**Try it**
Line by line, the data below should be set down unchanged, with images excluded.

START Given data

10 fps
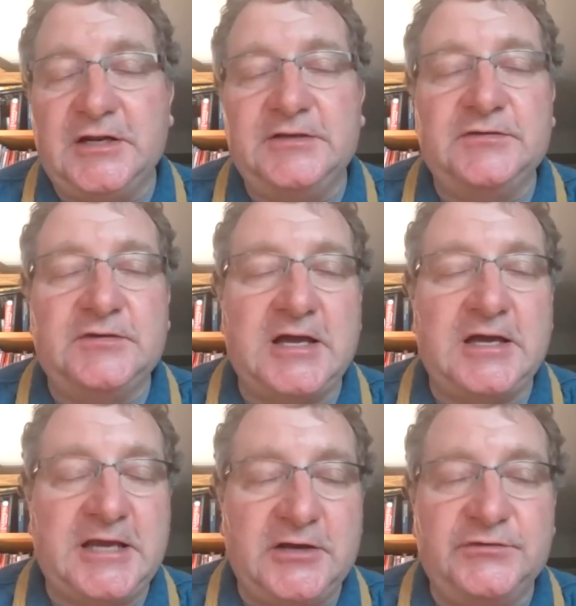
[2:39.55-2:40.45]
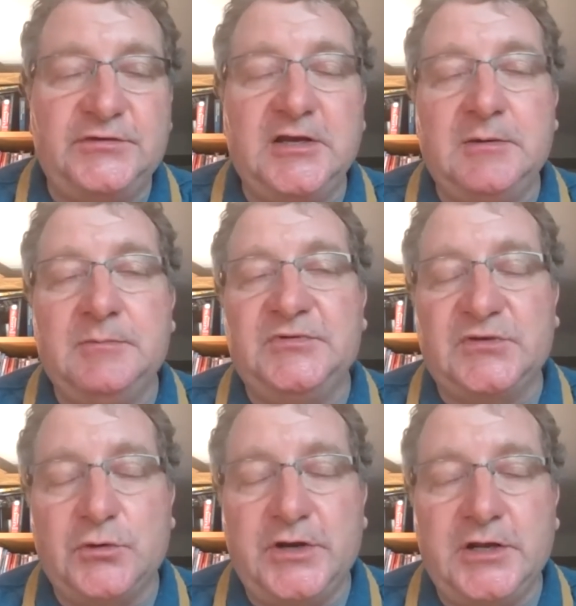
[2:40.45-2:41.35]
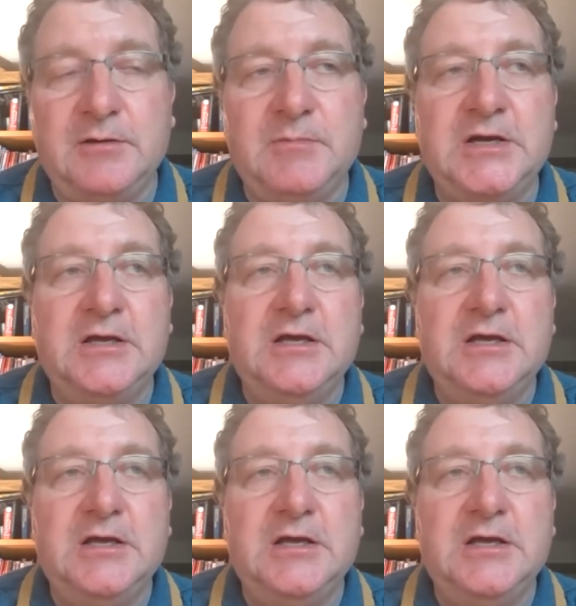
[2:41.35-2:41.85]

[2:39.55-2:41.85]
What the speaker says: it, calcium, sodium,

END Given data

**Output below**
10 fps
[2:39.55-2:40.45]
[2:40.45-2:41.35]
[2:41.35-2:41.85]

[2:39.55-2:41.85]
What the speaker says: it, calcium, sodium,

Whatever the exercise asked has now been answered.